Prima di intraprendere la carriera artistica, era stato calciatore. Il soprannome di “El Ciosa” era un’eredità dei suoi anni giovanili passati a difendere i pali come portiere di calcio. Quel legame con le radici non si è mai spezzato, portandolo negli anni a valorizzare i luoghi della sua città all’interno delle proprie opere.
Bullo ha attraversato diverse stagioni del cinema italiano, lavorando con registi di rilievo e misurandosi con generi differenti.

Tra le sue interpretazioni più significative si ricordano quella in Antonio Gramsci: i giorni del carcere (1977) di Lino Del Fra e la partecipazione al film Barcamenandoci (1983) per la regia di Antonio Bido.
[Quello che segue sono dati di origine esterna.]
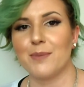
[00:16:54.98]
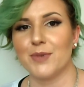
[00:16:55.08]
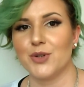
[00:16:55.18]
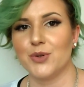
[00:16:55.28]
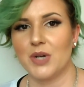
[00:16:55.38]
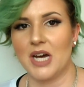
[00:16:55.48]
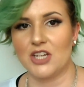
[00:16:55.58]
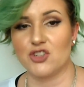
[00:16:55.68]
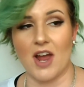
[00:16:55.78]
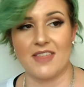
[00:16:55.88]
I'm going
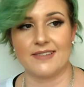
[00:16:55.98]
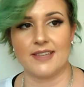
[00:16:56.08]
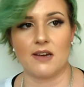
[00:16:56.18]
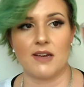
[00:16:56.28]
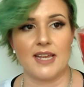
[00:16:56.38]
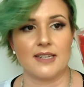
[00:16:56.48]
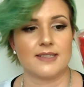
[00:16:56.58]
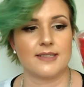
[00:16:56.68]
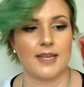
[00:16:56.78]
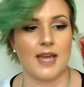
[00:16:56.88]
to try this out
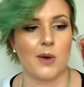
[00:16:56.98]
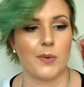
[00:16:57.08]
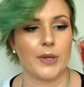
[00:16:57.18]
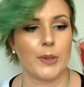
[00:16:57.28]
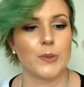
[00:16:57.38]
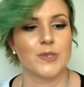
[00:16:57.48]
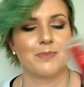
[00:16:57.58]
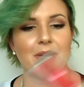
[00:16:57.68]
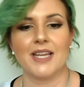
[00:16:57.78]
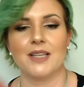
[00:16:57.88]
and see how it
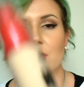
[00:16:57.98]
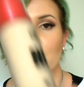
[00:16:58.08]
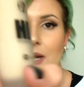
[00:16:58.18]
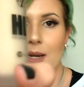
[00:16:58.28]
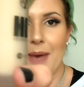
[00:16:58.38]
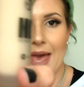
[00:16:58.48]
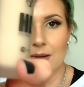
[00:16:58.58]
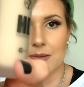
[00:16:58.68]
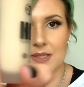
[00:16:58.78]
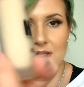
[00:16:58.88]
goes, but it looked pretty
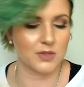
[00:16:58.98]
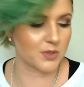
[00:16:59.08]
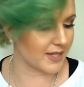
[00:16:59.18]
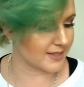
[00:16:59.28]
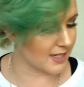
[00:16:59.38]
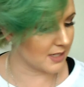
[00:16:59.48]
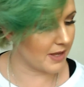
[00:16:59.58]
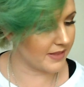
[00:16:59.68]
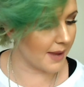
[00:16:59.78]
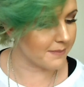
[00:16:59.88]
pale, so I was quite
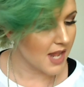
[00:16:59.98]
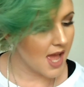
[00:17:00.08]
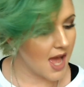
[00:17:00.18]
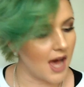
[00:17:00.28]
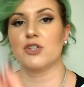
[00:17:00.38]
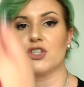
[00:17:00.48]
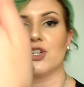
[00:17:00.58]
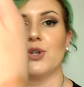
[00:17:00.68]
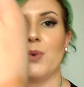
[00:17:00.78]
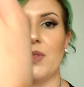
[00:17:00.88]
excited about that. I'll
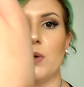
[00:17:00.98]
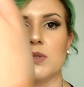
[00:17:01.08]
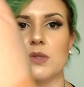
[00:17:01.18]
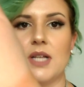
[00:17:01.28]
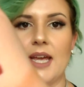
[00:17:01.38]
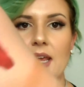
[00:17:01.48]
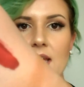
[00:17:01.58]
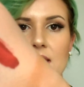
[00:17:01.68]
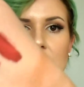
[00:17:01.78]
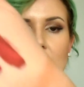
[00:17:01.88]
just show you what those look
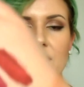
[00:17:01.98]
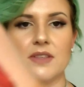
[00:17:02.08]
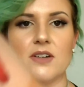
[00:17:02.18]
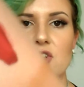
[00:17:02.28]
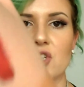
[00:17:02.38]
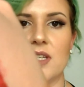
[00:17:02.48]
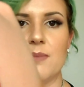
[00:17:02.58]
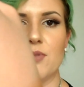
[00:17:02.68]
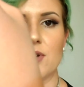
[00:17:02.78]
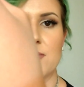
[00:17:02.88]
like now that they're
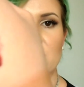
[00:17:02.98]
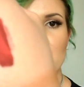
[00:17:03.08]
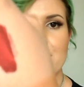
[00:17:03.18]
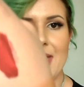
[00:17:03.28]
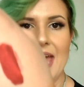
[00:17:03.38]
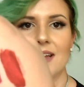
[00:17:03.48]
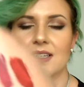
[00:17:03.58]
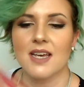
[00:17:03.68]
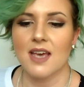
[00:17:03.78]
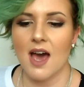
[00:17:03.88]
actually pretty much
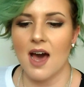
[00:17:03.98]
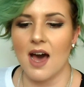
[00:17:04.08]
matte.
Nello stesso anno, prese parte al celebre La chiave di Tinto Brass.
Dietro la macchina da presa ha firmato opere come la commedia Tutta colpa della SIP (1988), di cui fu anche protagonista nel ruolo di Luca, e Una notte che piove (1994).
Oltre al cinema, Gianfranco Bullo ha dedicato gran parte della sua vita al teatro e alla scrittura. La notizia della sua scomparsa è stata comunicata dalla nipote Marinella Barion, che ne hanno ricordato con affetto il percorso umano e professionale.